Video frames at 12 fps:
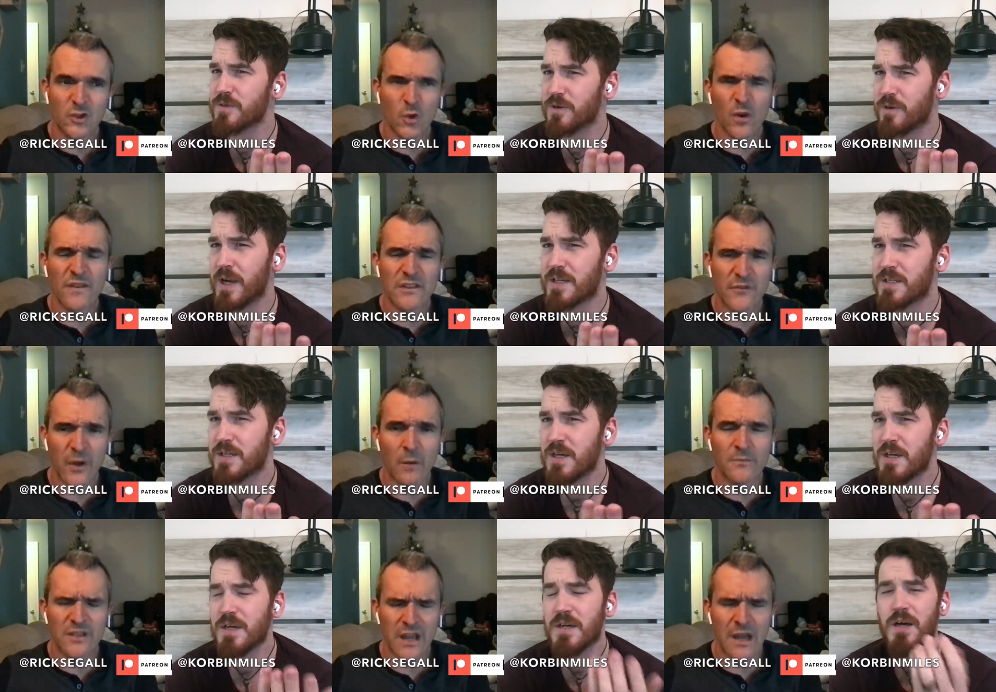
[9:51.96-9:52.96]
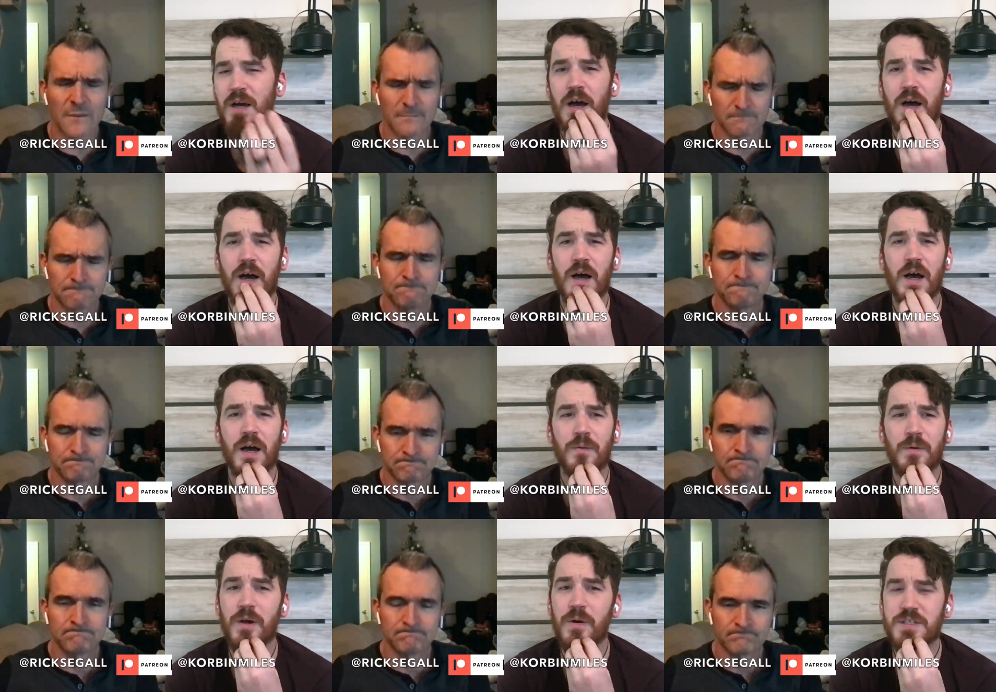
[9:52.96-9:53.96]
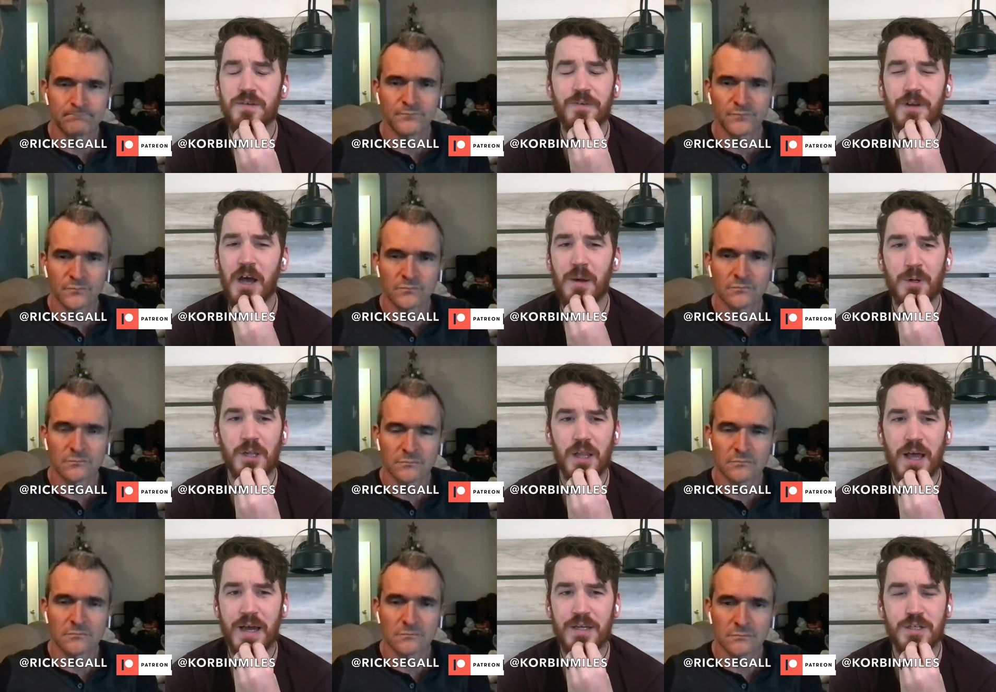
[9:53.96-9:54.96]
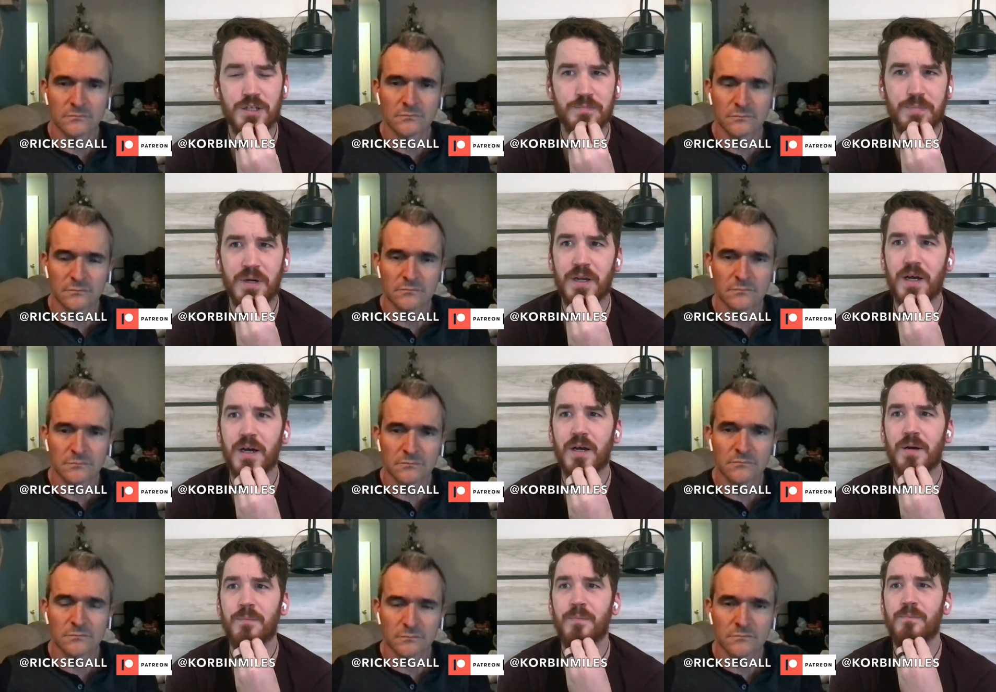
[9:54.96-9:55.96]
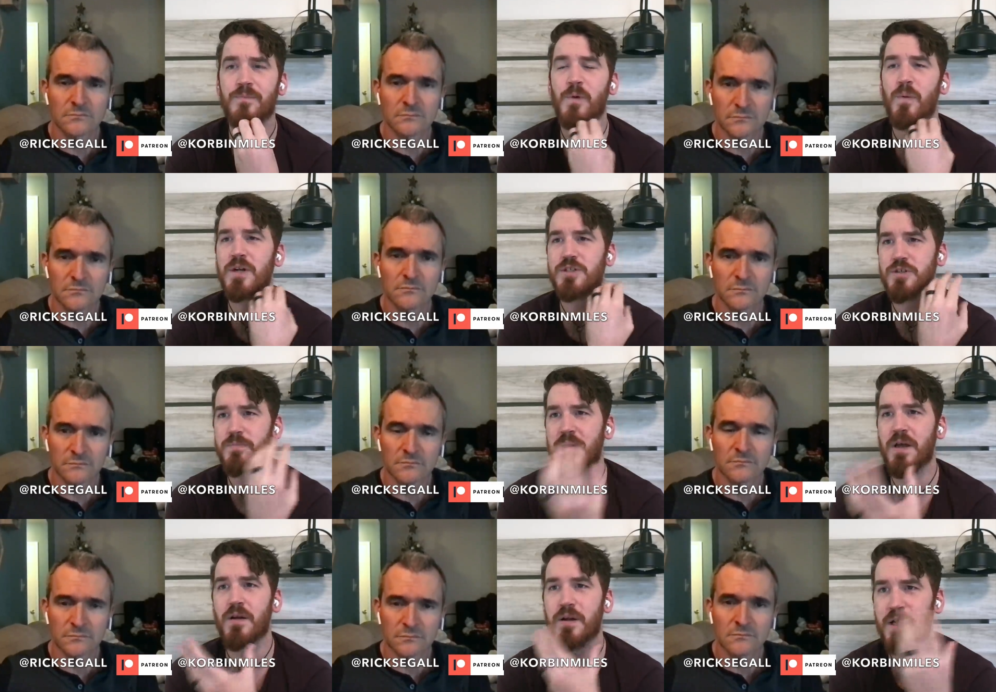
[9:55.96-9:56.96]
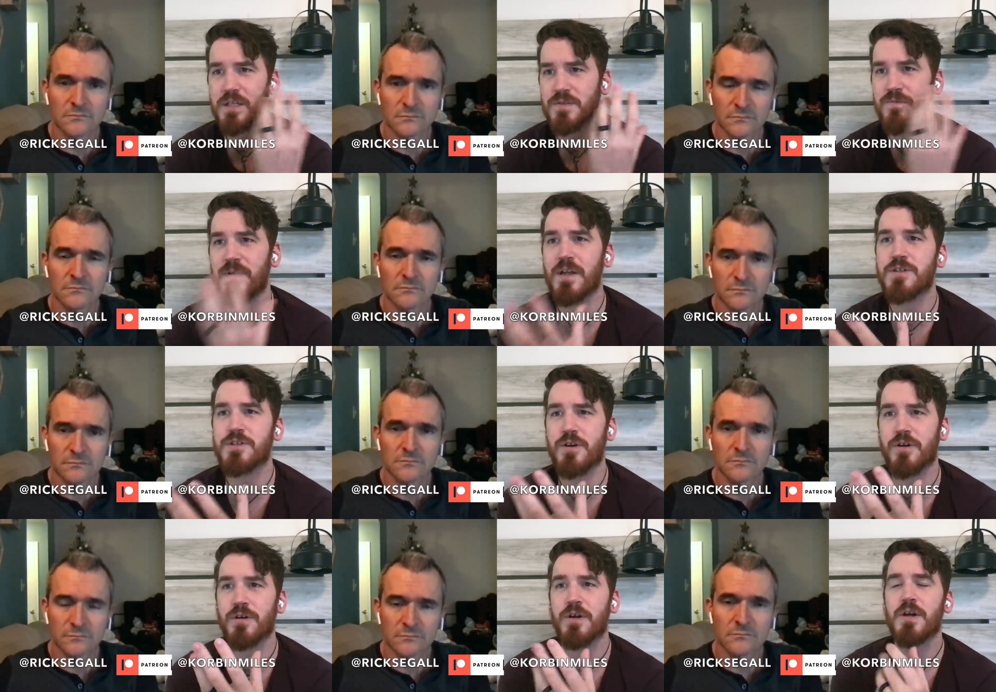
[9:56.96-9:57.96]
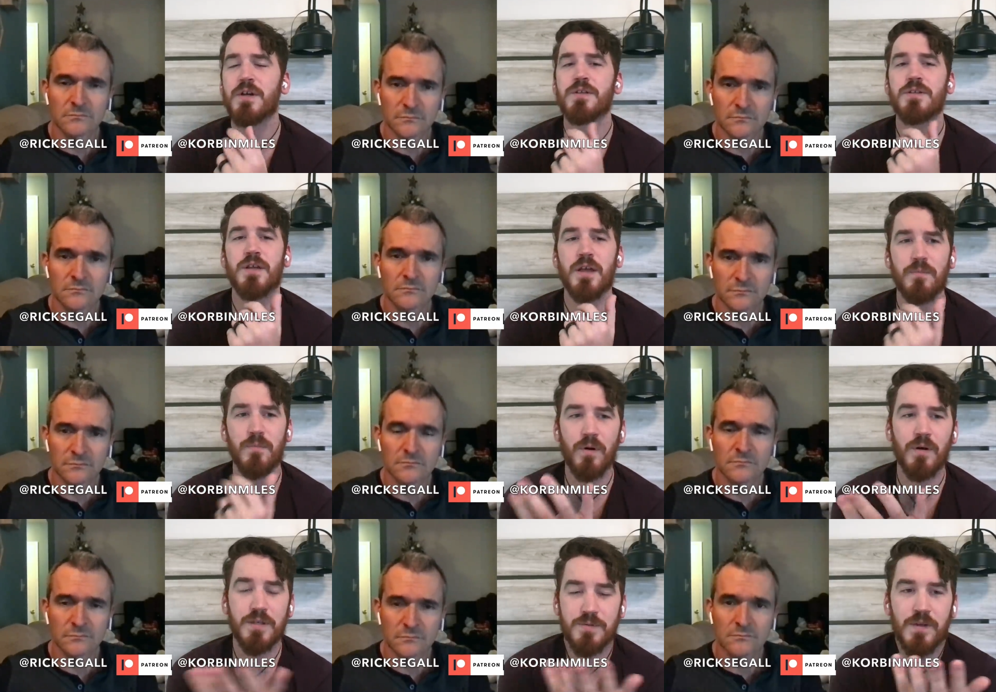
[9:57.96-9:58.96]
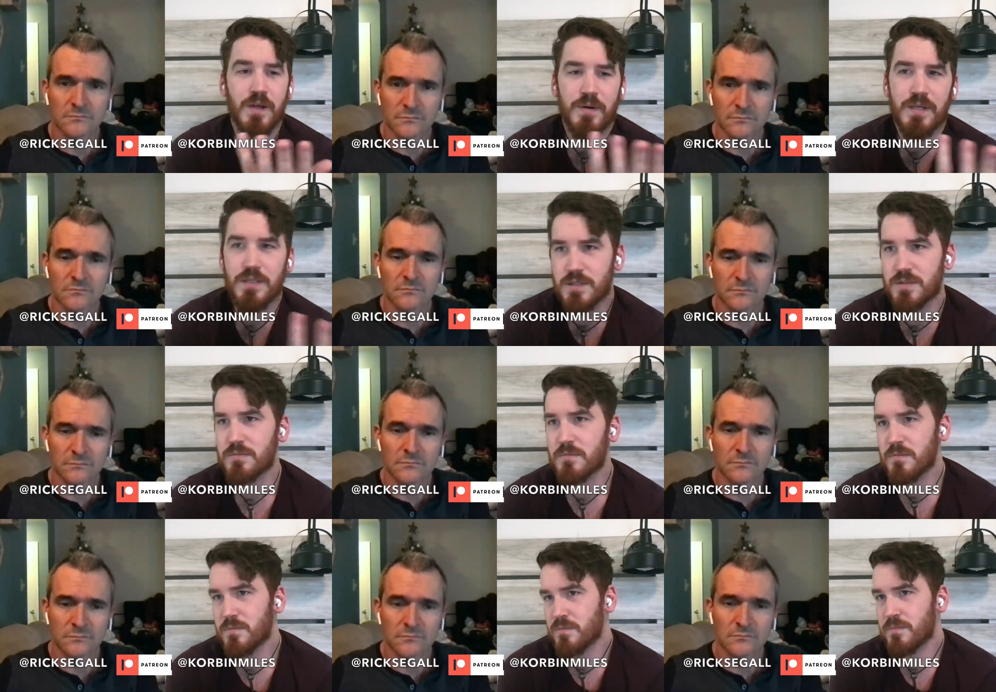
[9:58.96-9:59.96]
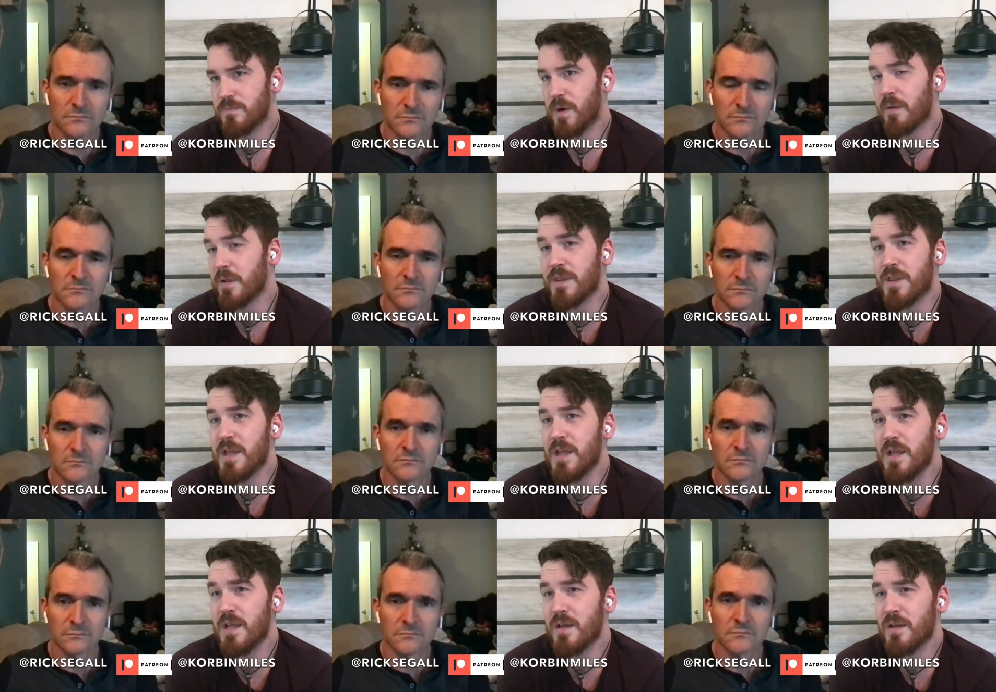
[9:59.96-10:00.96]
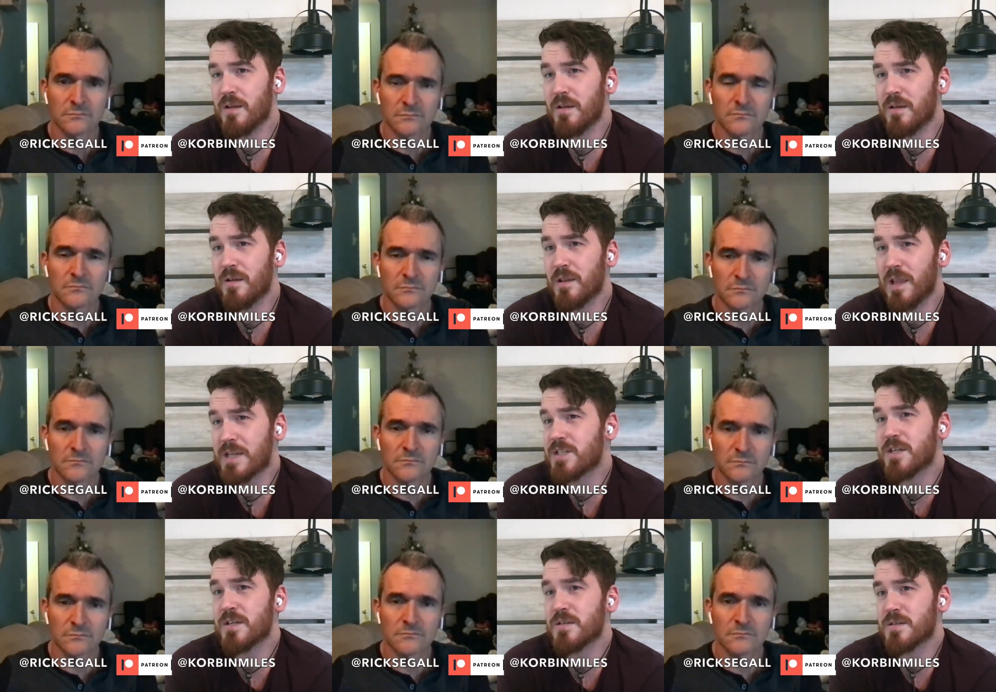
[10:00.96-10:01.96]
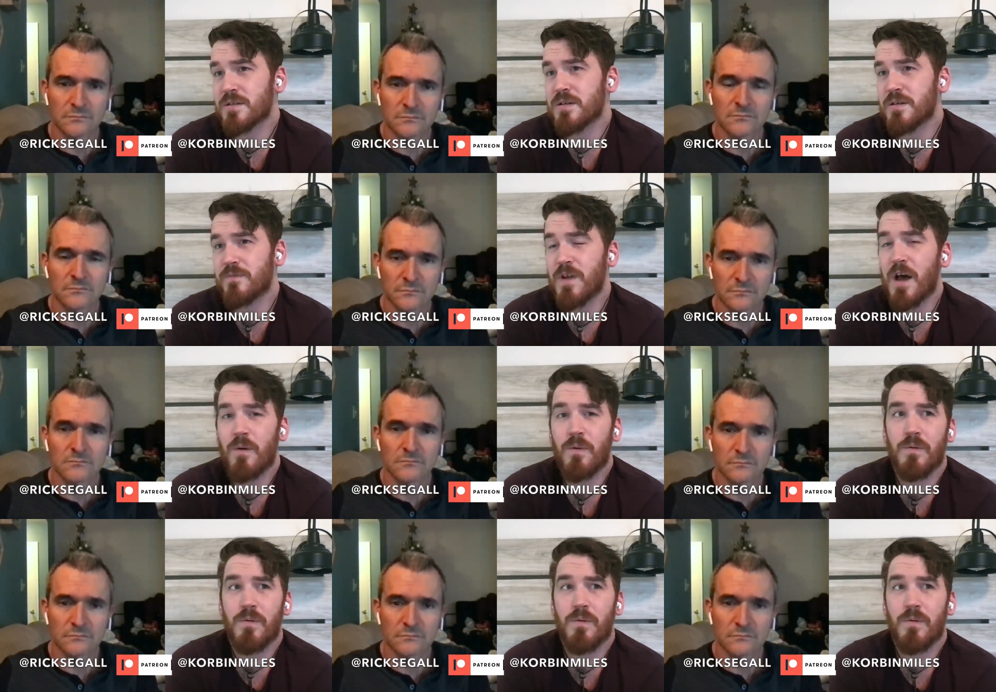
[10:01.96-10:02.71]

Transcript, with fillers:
Speaker 1: correct? Two of his films, yeah.
Speaker 2: Uh, we know he's a phenomenal actor, but um, what should be our next venture to get more? Because we know he's probably the uh, legend, if not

◆ WHAT IS EXPECTED: Please retype the whole of the data precisely, omitting pictures.

◆ TASK OUTPUT:
Video frames at 12 fps:
[9:51.96-9:52.96]
[9:52.96-9:53.96]
[9:53.96-9:54.96]
[9:54.96-9:55.96]
[9:55.96-9:56.96]
[9:56.96-9:57.96]
[9:57.96-9:58.96]
[9:58.96-9:59.96]
[9:59.96-10:00.96]
[10:00.96-10:01.96]
[10:01.96-10:02.71]

Transcript, with fillers:
Speaker 1: correct? Two of his films, yeah.
Speaker 2: Uh, we know he's a phenomenal actor, but um, what should be our next venture to get more? Because we know he's probably the uh, legend, if not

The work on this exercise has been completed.